[Data to use — start]
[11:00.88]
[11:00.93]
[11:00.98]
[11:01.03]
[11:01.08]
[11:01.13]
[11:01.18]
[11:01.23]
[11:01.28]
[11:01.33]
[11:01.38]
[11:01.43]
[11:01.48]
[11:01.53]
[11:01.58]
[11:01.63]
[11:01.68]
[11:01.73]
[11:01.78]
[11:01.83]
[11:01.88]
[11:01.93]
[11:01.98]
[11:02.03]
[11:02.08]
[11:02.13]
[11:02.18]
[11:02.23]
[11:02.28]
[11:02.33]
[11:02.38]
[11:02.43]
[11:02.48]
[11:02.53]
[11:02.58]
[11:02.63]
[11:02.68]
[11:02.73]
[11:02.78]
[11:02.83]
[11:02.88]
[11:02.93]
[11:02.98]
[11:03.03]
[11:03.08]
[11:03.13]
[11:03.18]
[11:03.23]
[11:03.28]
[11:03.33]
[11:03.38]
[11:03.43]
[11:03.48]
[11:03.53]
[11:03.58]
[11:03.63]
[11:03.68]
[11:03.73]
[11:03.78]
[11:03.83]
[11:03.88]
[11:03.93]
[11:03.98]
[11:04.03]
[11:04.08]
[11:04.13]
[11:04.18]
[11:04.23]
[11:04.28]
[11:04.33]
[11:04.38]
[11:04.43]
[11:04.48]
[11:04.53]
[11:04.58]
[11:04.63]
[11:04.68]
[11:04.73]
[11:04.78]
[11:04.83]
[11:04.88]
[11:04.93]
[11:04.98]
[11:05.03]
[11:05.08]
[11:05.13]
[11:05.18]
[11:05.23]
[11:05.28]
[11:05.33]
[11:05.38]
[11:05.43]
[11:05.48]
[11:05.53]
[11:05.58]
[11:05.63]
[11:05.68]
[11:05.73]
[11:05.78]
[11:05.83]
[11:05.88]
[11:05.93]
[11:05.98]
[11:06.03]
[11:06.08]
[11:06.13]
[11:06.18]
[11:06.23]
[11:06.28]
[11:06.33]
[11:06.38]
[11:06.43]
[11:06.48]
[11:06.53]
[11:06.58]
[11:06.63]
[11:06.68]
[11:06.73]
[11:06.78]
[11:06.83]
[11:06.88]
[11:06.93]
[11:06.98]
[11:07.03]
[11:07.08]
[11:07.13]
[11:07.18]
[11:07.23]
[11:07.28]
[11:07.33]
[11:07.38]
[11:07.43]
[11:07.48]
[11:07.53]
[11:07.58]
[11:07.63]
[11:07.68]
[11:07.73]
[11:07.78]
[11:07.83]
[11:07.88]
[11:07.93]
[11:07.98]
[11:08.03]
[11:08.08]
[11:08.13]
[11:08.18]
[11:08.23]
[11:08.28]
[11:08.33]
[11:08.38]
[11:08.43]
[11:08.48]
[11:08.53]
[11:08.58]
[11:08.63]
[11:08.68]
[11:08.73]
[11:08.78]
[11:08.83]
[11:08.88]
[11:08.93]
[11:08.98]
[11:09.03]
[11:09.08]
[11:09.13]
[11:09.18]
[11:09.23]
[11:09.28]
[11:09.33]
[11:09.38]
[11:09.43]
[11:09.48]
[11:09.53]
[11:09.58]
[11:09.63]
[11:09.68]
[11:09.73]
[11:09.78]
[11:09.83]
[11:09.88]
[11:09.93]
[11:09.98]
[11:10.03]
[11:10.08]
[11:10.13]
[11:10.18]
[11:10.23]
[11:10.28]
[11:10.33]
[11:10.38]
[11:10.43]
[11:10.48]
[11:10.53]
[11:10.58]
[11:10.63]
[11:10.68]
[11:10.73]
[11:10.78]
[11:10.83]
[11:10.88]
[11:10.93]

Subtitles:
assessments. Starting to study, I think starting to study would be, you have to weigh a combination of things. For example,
[Data to use — finish]
— What you should do —
Line by line, reproduce the data exactly as given.

— Task response —
[11:00.88]
[11:00.93]
[11:00.98]
[11:01.03]
[11:01.08]
[11:01.13]
[11:01.18]
[11:01.23]
[11:01.28]
[11:01.33]
[11:01.38]
[11:01.43]
[11:01.48]
[11:01.53]
[11:01.58]
[11:01.63]
[11:01.68]
[11:01.73]
[11:01.78]
[11:01.83]
[11:01.88]
[11:01.93]
[11:01.98]
[11:02.03]
[11:02.08]
[11:02.13]
[11:02.18]
[11:02.23]
[11:02.28]
[11:02.33]
[11:02.38]
[11:02.43]
[11:02.48]
[11:02.53]
[11:02.58]
[11:02.63]
[11:02.68]
[11:02.73]
[11:02.78]
[11:02.83]
[11:02.88]
[11:02.93]
[11:02.98]
[11:03.03]
[11:03.08]
[11:03.13]
[11:03.18]
[11:03.23]
[11:03.28]
[11:03.33]
[11:03.38]
[11:03.43]
[11:03.48]
[11:03.53]
[11:03.58]
[11:03.63]
[11:03.68]
[11:03.73]
[11:03.78]
[11:03.83]
[11:03.88]
[11:03.93]
[11:03.98]
[11:04.03]
[11:04.08]
[11:04.13]
[11:04.18]
[11:04.23]
[11:04.28]
[11:04.33]
[11:04.38]
[11:04.43]
[11:04.48]
[11:04.53]
[11:04.58]
[11:04.63]
[11:04.68]
[11:04.73]
[11:04.78]
[11:04.83]
[11:04.88]
[11:04.93]
[11:04.98]
[11:05.03]
[11:05.08]
[11:05.13]
[11:05.18]
[11:05.23]
[11:05.28]
[11:05.33]
[11:05.38]
[11:05.43]
[11:05.48]
[11:05.53]
[11:05.58]
[11:05.63]
[11:05.68]
[11:05.73]
[11:05.78]
[11:05.83]
[11:05.88]
[11:05.93]
[11:05.98]
[11:06.03]
[11:06.08]
[11:06.13]
[11:06.18]
[11:06.23]
[11:06.28]
[11:06.33]
[11:06.38]
[11:06.43]
[11:06.48]
[11:06.53]
[11:06.58]
[11:06.63]
[11:06.68]
[11:06.73]
[11:06.78]
[11:06.83]
[11:06.88]
[11:06.93]
[11:06.98]
[11:07.03]
[11:07.08]
[11:07.13]
[11:07.18]
[11:07.23]
[11:07.28]
[11:07.33]
[11:07.38]
[11:07.43]
[11:07.48]
[11:07.53]
[11:07.58]
[11:07.63]
[11:07.68]
[11:07.73]
[11:07.78]
[11:07.83]
[11:07.88]
[11:07.93]
[11:07.98]
[11:08.03]
[11:08.08]
[11:08.13]
[11:08.18]
[11:08.23]
[11:08.28]
[11:08.33]
[11:08.38]
[11:08.43]
[11:08.48]
[11:08.53]
[11:08.58]
[11:08.63]
[11:08.68]
[11:08.73]
[11:08.78]
[11:08.83]
[11:08.88]
[11:08.93]
[11:08.98]
[11:09.03]
[11:09.08]
[11:09.13]
[11:09.18]
[11:09.23]
[11:09.28]
[11:09.33]
[11:09.38]
[11:09.43]
[11:09.48]
[11:09.53]
[11:09.58]
[11:09.63]
[11:09.68]
[11:09.73]
[11:09.78]
[11:09.83]
[11:09.88]
[11:09.93]
[11:09.98]
[11:10.03]
[11:10.08]
[11:10.13]
[11:10.18]
[11:10.23]
[11:10.28]
[11:10.33]
[11:10.38]
[11:10.43]
[11:10.48]
[11:10.53]
[11:10.58]
[11:10.63]
[11:10.68]
[11:10.73]
[11:10.78]
[11:10.83]
[11:10.88]
[11:10.93]

Subtitles:
assessments. Starting to study, I think starting to study would be, you have to weigh a combination of things. For example,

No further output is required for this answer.